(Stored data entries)
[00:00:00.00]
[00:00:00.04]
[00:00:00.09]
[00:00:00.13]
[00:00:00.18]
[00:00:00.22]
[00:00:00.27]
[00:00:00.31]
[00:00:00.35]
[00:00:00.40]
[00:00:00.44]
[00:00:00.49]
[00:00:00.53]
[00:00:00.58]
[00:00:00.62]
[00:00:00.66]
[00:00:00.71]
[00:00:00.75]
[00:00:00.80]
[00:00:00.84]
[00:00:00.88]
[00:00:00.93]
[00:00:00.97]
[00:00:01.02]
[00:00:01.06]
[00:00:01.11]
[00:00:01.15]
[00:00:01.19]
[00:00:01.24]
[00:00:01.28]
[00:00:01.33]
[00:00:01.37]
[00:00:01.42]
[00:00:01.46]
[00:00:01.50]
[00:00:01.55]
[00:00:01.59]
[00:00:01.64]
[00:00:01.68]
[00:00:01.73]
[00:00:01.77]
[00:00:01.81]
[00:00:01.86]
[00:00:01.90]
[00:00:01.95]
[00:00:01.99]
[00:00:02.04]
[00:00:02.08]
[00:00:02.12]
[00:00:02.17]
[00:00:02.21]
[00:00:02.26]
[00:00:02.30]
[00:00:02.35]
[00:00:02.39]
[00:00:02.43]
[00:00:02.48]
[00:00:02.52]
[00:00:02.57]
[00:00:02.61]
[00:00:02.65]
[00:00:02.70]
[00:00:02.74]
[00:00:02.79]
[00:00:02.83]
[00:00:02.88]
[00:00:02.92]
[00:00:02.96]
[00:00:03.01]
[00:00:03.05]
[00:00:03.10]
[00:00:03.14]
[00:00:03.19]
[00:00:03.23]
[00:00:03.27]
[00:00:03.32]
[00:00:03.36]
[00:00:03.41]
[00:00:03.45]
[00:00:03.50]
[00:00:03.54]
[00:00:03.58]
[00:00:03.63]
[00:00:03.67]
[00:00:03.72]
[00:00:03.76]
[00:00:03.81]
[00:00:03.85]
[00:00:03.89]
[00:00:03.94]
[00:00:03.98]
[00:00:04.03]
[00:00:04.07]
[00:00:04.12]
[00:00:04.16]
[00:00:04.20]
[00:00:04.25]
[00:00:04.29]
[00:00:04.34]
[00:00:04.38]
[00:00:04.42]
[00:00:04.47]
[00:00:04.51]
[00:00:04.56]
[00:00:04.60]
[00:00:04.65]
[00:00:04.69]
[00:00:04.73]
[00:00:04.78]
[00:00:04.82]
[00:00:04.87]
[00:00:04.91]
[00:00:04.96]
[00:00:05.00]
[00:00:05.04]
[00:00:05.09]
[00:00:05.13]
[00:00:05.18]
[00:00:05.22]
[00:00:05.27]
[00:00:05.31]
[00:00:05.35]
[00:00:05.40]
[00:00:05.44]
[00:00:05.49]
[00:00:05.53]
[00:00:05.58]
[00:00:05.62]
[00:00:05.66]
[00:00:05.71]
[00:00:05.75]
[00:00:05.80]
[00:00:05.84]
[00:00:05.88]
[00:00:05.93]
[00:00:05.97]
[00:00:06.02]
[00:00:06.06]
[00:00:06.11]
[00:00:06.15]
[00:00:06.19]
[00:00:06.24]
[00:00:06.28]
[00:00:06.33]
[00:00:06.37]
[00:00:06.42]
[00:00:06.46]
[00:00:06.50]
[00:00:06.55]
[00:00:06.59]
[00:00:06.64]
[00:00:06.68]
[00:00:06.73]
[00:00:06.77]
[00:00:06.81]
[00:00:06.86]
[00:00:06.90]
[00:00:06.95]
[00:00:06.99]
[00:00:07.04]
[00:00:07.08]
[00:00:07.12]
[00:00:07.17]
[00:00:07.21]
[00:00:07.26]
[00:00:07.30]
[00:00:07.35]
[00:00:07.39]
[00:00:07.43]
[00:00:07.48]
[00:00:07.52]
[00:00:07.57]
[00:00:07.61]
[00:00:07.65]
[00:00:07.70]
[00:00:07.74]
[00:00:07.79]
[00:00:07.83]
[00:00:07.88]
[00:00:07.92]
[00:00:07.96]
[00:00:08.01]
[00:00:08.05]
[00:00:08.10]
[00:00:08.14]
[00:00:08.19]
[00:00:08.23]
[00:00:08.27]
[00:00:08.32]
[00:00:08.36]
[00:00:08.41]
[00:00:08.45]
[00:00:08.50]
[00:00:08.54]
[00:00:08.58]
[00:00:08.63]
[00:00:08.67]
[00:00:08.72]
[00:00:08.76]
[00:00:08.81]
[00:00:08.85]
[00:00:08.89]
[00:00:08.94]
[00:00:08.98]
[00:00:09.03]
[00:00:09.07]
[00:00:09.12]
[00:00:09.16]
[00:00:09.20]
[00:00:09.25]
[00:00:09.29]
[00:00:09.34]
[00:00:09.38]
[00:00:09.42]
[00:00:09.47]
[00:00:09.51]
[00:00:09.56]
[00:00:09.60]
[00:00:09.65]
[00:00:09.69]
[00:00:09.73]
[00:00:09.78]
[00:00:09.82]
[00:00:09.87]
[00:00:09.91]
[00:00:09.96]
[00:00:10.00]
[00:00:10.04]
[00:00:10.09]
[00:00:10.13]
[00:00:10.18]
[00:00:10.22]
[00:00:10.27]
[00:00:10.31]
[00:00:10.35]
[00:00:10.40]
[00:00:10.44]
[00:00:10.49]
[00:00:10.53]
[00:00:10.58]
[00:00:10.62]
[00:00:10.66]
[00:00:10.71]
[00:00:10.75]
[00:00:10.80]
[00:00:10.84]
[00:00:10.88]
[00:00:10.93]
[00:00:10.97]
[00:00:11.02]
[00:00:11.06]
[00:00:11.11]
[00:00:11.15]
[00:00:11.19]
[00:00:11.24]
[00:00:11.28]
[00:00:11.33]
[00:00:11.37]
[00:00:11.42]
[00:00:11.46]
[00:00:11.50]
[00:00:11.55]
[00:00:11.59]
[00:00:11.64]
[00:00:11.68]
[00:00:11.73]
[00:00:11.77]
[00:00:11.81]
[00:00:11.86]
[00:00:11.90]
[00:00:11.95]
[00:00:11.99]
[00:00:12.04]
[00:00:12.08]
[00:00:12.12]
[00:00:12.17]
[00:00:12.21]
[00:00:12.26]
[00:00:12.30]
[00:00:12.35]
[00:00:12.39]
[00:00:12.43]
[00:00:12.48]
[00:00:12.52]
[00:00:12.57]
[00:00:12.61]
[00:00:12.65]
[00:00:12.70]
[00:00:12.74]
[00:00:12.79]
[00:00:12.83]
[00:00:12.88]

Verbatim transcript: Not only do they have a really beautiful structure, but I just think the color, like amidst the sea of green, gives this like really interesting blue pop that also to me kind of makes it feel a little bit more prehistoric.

_TASK TO CARRY OUT:_ Please give an exact copy of every entry.

_WRITTEN SOLUTION:_
[00:00:00.00]
[00:00:00.04]
[00:00:00.09]
[00:00:00.13]
[00:00:00.18]
[00:00:00.22]
[00:00:00.27]
[00:00:00.31]
[00:00:00.35]
[00:00:00.40]
[00:00:00.44]
[00:00:00.49]
[00:00:00.53]
[00:00:00.58]
[00:00:00.62]
[00:00:00.66]
[00:00:00.71]
[00:00:00.75]
[00:00:00.80]
[00:00:00.84]
[00:00:00.88]
[00:00:00.93]
[00:00:00.97]
[00:00:01.02]
[00:00:01.06]
[00:00:01.11]
[00:00:01.15]
[00:00:01.19]
[00:00:01.24]
[00:00:01.28]
[00:00:01.33]
[00:00:01.37]
[00:00:01.42]
[00:00:01.46]
[00:00:01.50]
[00:00:01.55]
[00:00:01.59]
[00:00:01.64]
[00:00:01.68]
[00:00:01.73]
[00:00:01.77]
[00:00:01.81]
[00:00:01.86]
[00:00:01.90]
[00:00:01.95]
[00:00:01.99]
[00:00:02.04]
[00:00:02.08]
[00:00:02.12]
[00:00:02.17]
[00:00:02.21]
[00:00:02.26]
[00:00:02.30]
[00:00:02.35]
[00:00:02.39]
[00:00:02.43]
[00:00:02.48]
[00:00:02.52]
[00:00:02.57]
[00:00:02.61]
[00:00:02.65]
[00:00:02.70]
[00:00:02.74]
[00:00:02.79]
[00:00:02.83]
[00:00:02.88]
[00:00:02.92]
[00:00:02.96]
[00:00:03.01]
[00:00:03.05]
[00:00:03.10]
[00:00:03.14]
[00:00:03.19]
[00:00:03.23]
[00:00:03.27]
[00:00:03.32]
[00:00:03.36]
[00:00:03.41]
[00:00:03.45]
[00:00:03.50]
[00:00:03.54]
[00:00:03.58]
[00:00:03.63]
[00:00:03.67]
[00:00:03.72]
[00:00:03.76]
[00:00:03.81]
[00:00:03.85]
[00:00:03.89]
[00:00:03.94]
[00:00:03.98]
[00:00:04.03]
[00:00:04.07]
[00:00:04.12]
[00:00:04.16]
[00:00:04.20]
[00:00:04.25]
[00:00:04.29]
[00:00:04.34]
[00:00:04.38]
[00:00:04.42]
[00:00:04.47]
[00:00:04.51]
[00:00:04.56]
[00:00:04.60]
[00:00:04.65]
[00:00:04.69]
[00:00:04.73]
[00:00:04.78]
[00:00:04.82]
[00:00:04.87]
[00:00:04.91]
[00:00:04.96]
[00:00:05.00]
[00:00:05.04]
[00:00:05.09]
[00:00:05.13]
[00:00:05.18]
[00:00:05.22]
[00:00:05.27]
[00:00:05.31]
[00:00:05.35]
[00:00:05.40]
[00:00:05.44]
[00:00:05.49]
[00:00:05.53]
[00:00:05.58]
[00:00:05.62]
[00:00:05.66]
[00:00:05.71]
[00:00:05.75]
[00:00:05.80]
[00:00:05.84]
[00:00:05.88]
[00:00:05.93]
[00:00:05.97]
[00:00:06.02]
[00:00:06.06]
[00:00:06.11]
[00:00:06.15]
[00:00:06.19]
[00:00:06.24]
[00:00:06.28]
[00:00:06.33]
[00:00:06.37]
[00:00:06.42]
[00:00:06.46]
[00:00:06.50]
[00:00:06.55]
[00:00:06.59]
[00:00:06.64]
[00:00:06.68]
[00:00:06.73]
[00:00:06.77]
[00:00:06.81]
[00:00:06.86]
[00:00:06.90]
[00:00:06.95]
[00:00:06.99]
[00:00:07.04]
[00:00:07.08]
[00:00:07.12]
[00:00:07.17]
[00:00:07.21]
[00:00:07.26]
[00:00:07.30]
[00:00:07.35]
[00:00:07.39]
[00:00:07.43]
[00:00:07.48]
[00:00:07.52]
[00:00:07.57]
[00:00:07.61]
[00:00:07.65]
[00:00:07.70]
[00:00:07.74]
[00:00:07.79]
[00:00:07.83]
[00:00:07.88]
[00:00:07.92]
[00:00:07.96]
[00:00:08.01]
[00:00:08.05]
[00:00:08.10]
[00:00:08.14]
[00:00:08.19]
[00:00:08.23]
[00:00:08.27]
[00:00:08.32]
[00:00:08.36]
[00:00:08.41]
[00:00:08.45]
[00:00:08.50]
[00:00:08.54]
[00:00:08.58]
[00:00:08.63]
[00:00:08.67]
[00:00:08.72]
[00:00:08.76]
[00:00:08.81]
[00:00:08.85]
[00:00:08.89]
[00:00:08.94]
[00:00:08.98]
[00:00:09.03]
[00:00:09.07]
[00:00:09.12]
[00:00:09.16]
[00:00:09.20]
[00:00:09.25]
[00:00:09.29]
[00:00:09.34]
[00:00:09.38]
[00:00:09.42]
[00:00:09.47]
[00:00:09.51]
[00:00:09.56]
[00:00:09.60]
[00:00:09.65]
[00:00:09.69]
[00:00:09.73]
[00:00:09.78]
[00:00:09.82]
[00:00:09.87]
[00:00:09.91]
[00:00:09.96]
[00:00:10.00]
[00:00:10.04]
[00:00:10.09]
[00:00:10.13]
[00:00:10.18]
[00:00:10.22]
[00:00:10.27]
[00:00:10.31]
[00:00:10.35]
[00:00:10.40]
[00:00:10.44]
[00:00:10.49]
[00:00:10.53]
[00:00:10.58]
[00:00:10.62]
[00:00:10.66]
[00:00:10.71]
[00:00:10.75]
[00:00:10.80]
[00:00:10.84]
[00:00:10.88]
[00:00:10.93]
[00:00:10.97]
[00:00:11.02]
[00:00:11.06]
[00:00:11.11]
[00:00:11.15]
[00:00:11.19]
[00:00:11.24]
[00:00:11.28]
[00:00:11.33]
[00:00:11.37]
[00:00:11.42]
[00:00:11.46]
[00:00:11.50]
[00:00:11.55]
[00:00:11.59]
[00:00:11.64]
[00:00:11.68]
[00:00:11.73]
[00:00:11.77]
[00:00:11.81]
[00:00:11.86]
[00:00:11.90]
[00:00:11.95]
[00:00:11.99]
[00:00:12.04]
[00:00:12.08]
[00:00:12.12]
[00:00:12.17]
[00:00:12.21]
[00:00:12.26]
[00:00:12.30]
[00:00:12.35]
[00:00:12.39]
[00:00:12.43]
[00:00:12.48]
[00:00:12.52]
[00:00:12.57]
[00:00:12.61]
[00:00:12.65]
[00:00:12.70]
[00:00:12.74]
[00:00:12.79]
[00:00:12.83]
[00:00:12.88]

Verbatim transcript: Not only do they have a really beautiful structure, but I just think the color, like amidst the sea of green, gives this like really interesting blue pop that also to me kind of makes it feel a little bit more prehistoric.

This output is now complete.